* [PROMPT]: All lines below must be repeated exactly, with the pictures omitted.

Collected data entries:
****************************************
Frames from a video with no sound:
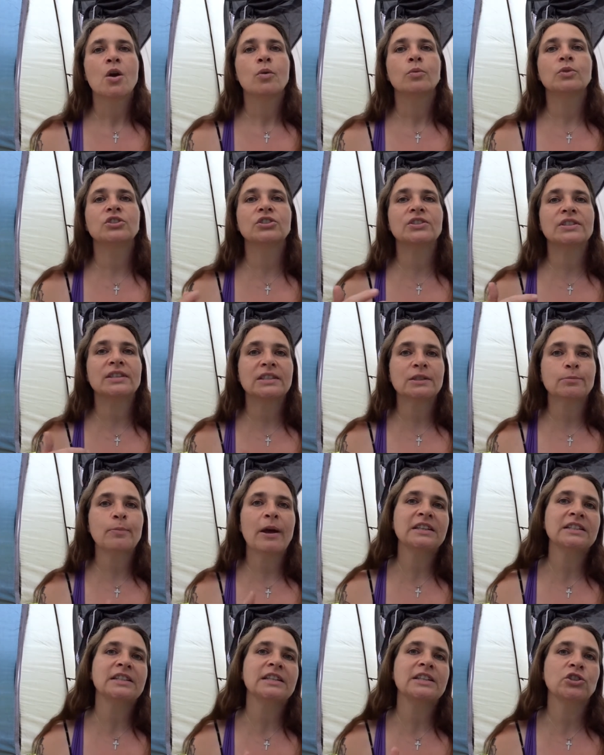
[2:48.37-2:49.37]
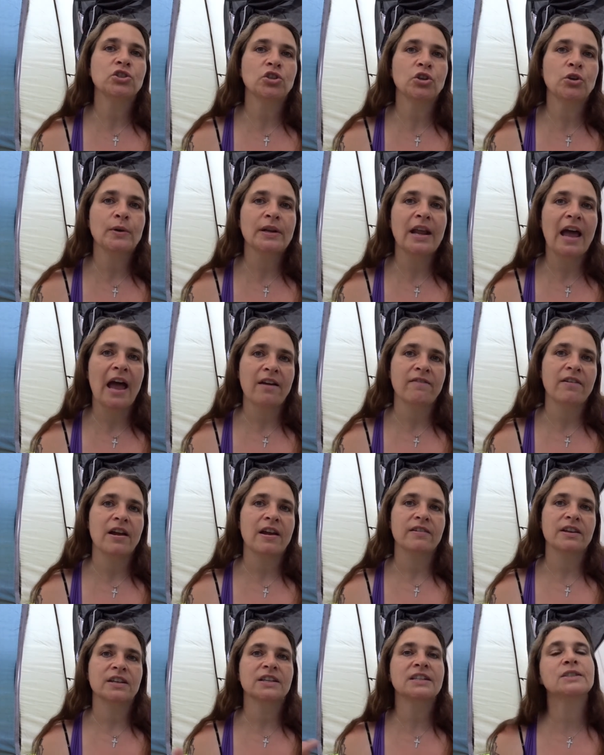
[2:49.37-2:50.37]
which is especially true in our
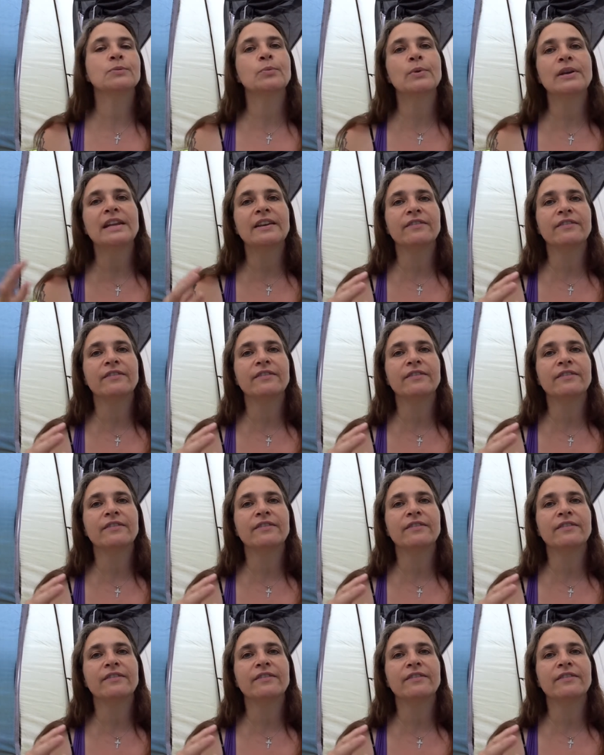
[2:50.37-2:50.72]
area because we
****************************************
* [YOUR SOLUTION]:
Frames from a video with no sound:
[2:48.37-2:49.37]
[2:49.37-2:50.37]
which is especially true in our
[2:50.37-2:50.72]
area because we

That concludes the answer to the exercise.